(About this task) Scan the records below for the line with "[0:02.70-0:03.60]" and the line with "Verbatim transcript: Mein", and retype that range exactly, both ends included, pictures excepted.

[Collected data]
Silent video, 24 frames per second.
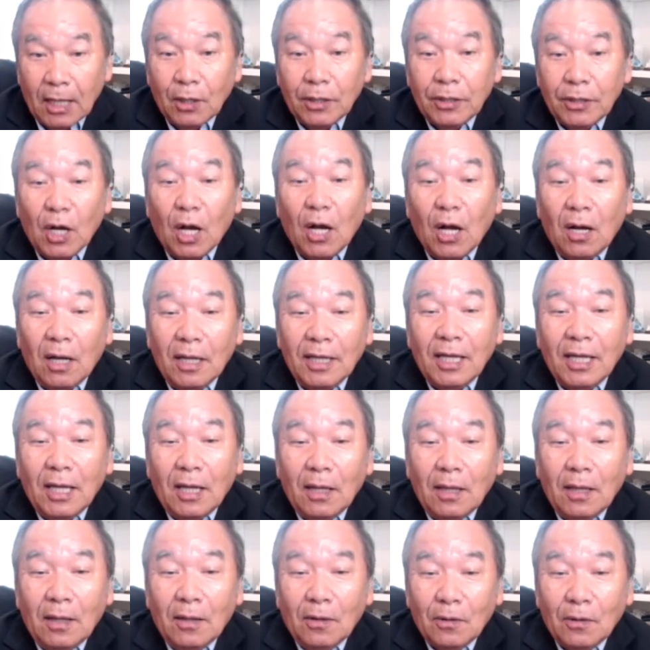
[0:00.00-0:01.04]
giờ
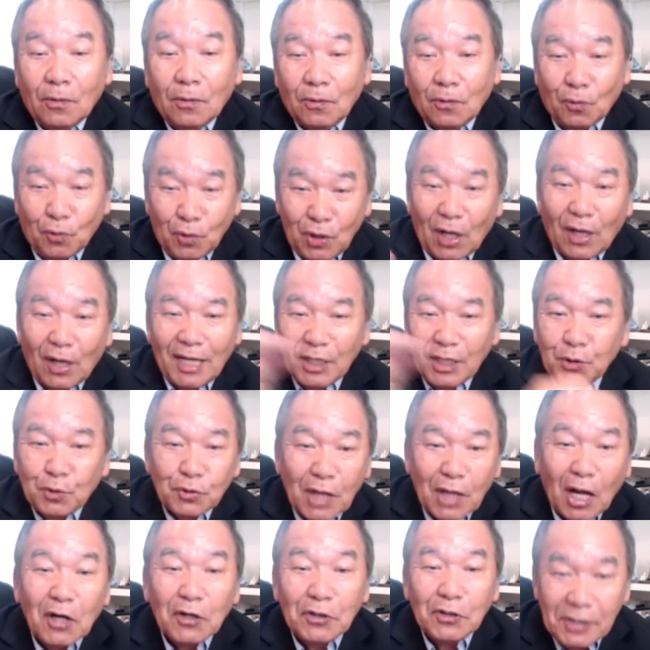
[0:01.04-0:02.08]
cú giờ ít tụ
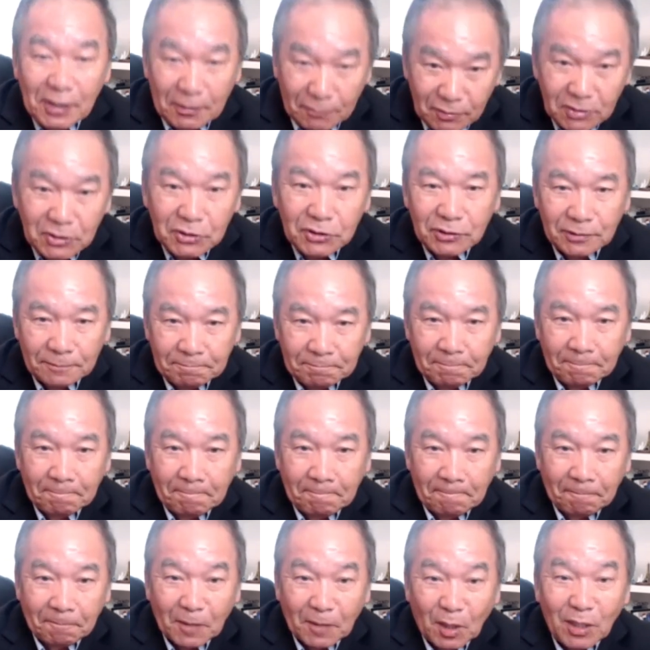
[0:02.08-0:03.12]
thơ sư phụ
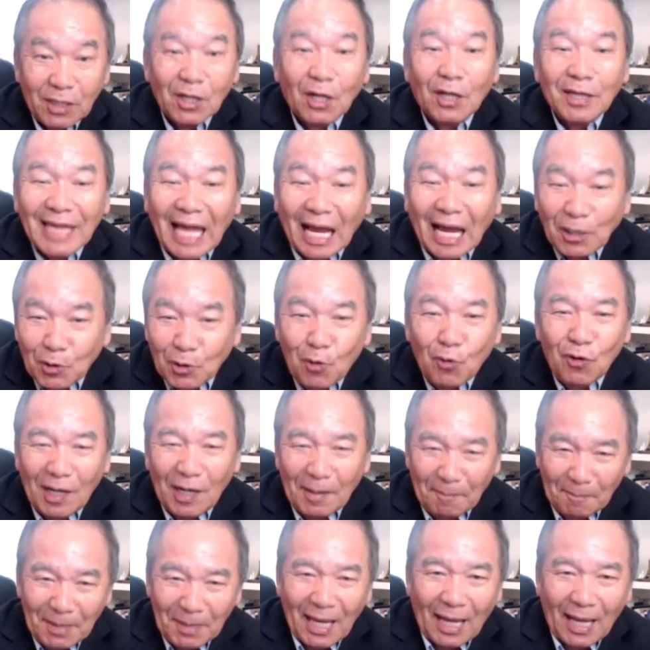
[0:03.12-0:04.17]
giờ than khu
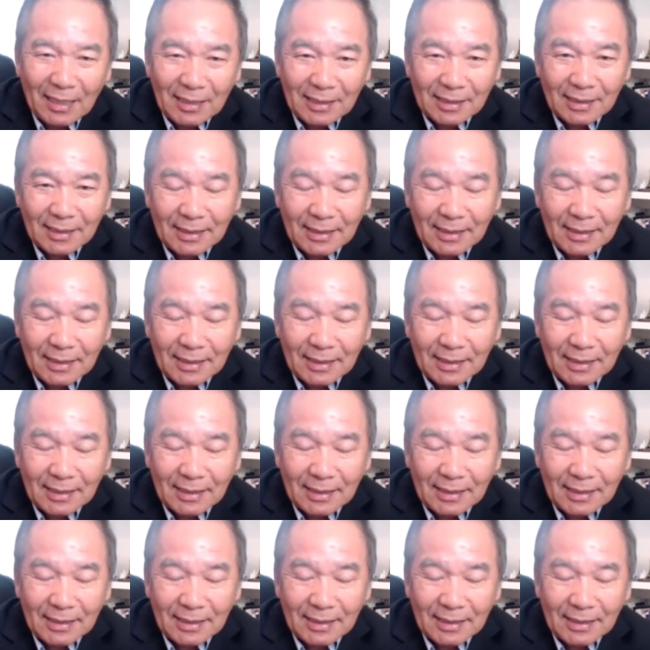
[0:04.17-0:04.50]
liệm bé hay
---
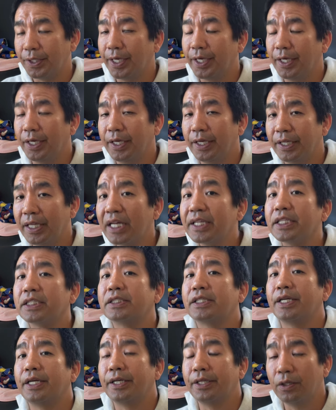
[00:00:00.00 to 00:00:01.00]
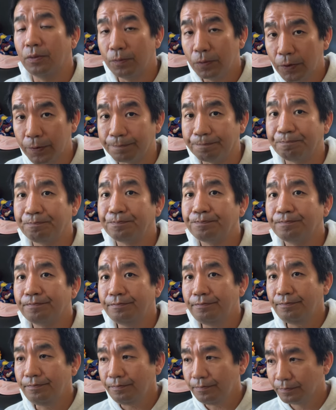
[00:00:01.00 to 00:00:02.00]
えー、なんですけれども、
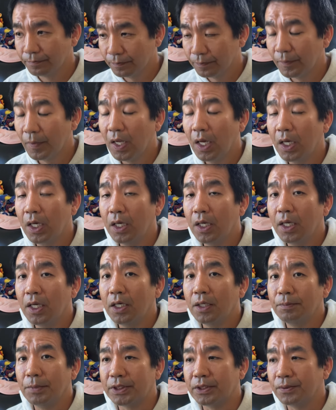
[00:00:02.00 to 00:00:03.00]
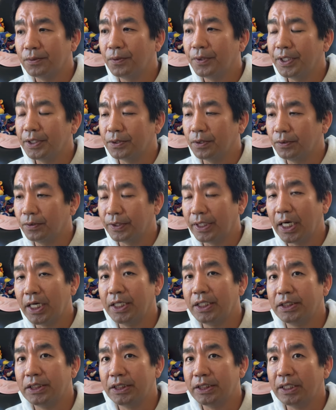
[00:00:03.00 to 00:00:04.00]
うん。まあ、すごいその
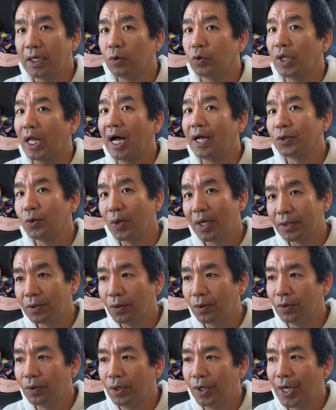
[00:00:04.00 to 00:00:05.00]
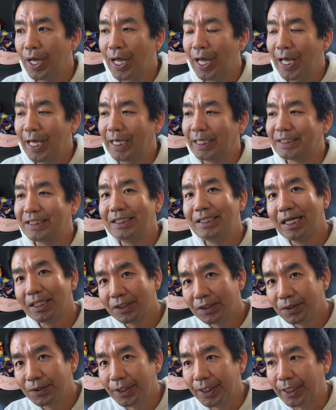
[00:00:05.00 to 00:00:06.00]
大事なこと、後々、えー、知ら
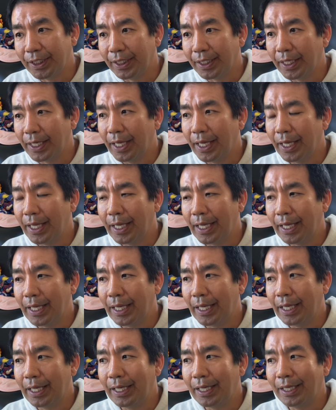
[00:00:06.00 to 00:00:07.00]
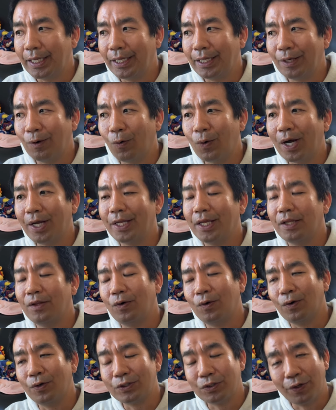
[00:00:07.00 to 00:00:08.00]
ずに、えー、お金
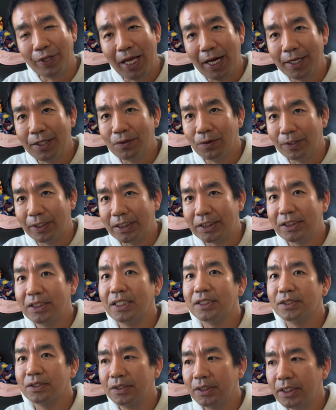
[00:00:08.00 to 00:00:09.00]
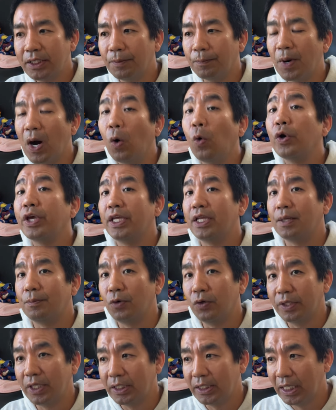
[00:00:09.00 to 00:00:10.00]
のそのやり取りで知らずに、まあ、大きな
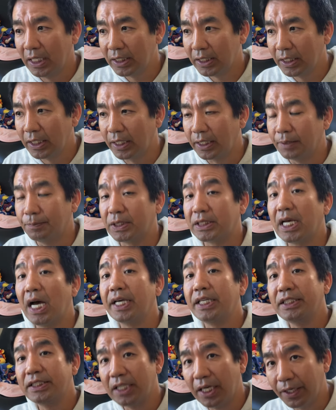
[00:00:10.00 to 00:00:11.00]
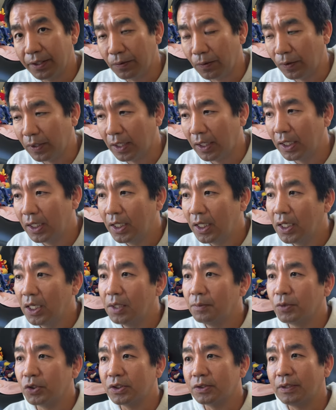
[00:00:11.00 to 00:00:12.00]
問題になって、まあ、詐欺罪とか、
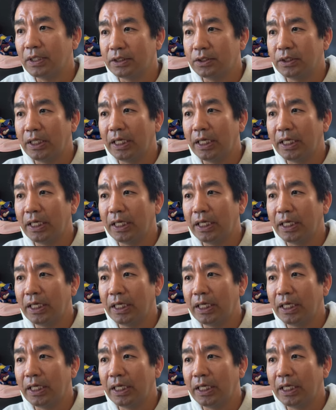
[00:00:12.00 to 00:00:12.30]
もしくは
--
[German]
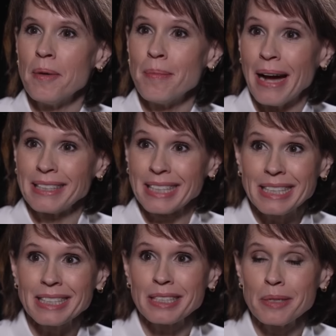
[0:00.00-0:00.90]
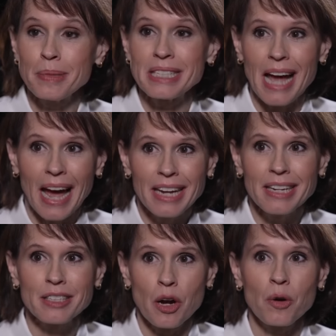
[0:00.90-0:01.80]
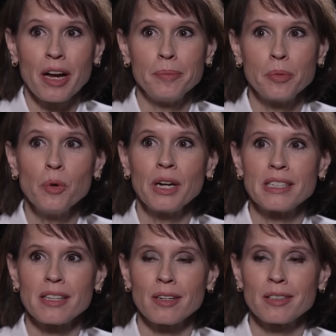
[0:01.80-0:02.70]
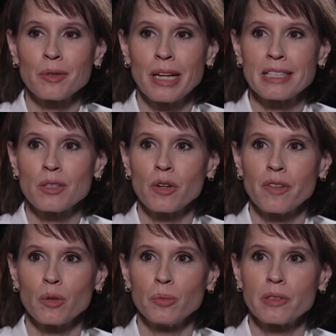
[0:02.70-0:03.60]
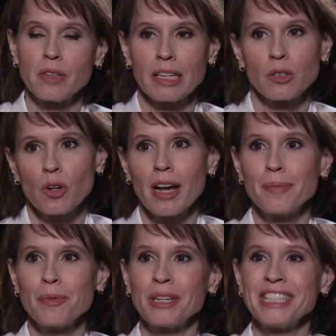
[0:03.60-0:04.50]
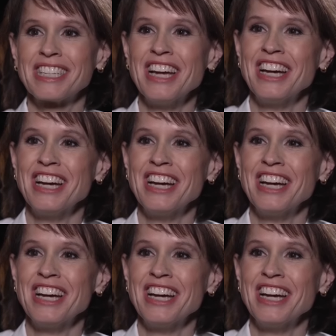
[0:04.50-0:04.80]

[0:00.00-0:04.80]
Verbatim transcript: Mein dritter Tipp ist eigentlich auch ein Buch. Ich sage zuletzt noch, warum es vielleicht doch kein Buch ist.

(Answer below)
[0:02.70-0:03.60]
[0:03.60-0:04.50]
[0:04.50-0:04.80]

[0:00.00-0:04.80]
Verbatim transcript: Mein dritter Tipp ist eigentlich auch ein Buch. Ich sage zuletzt noch, warum es vielleicht doch kein Buch ist.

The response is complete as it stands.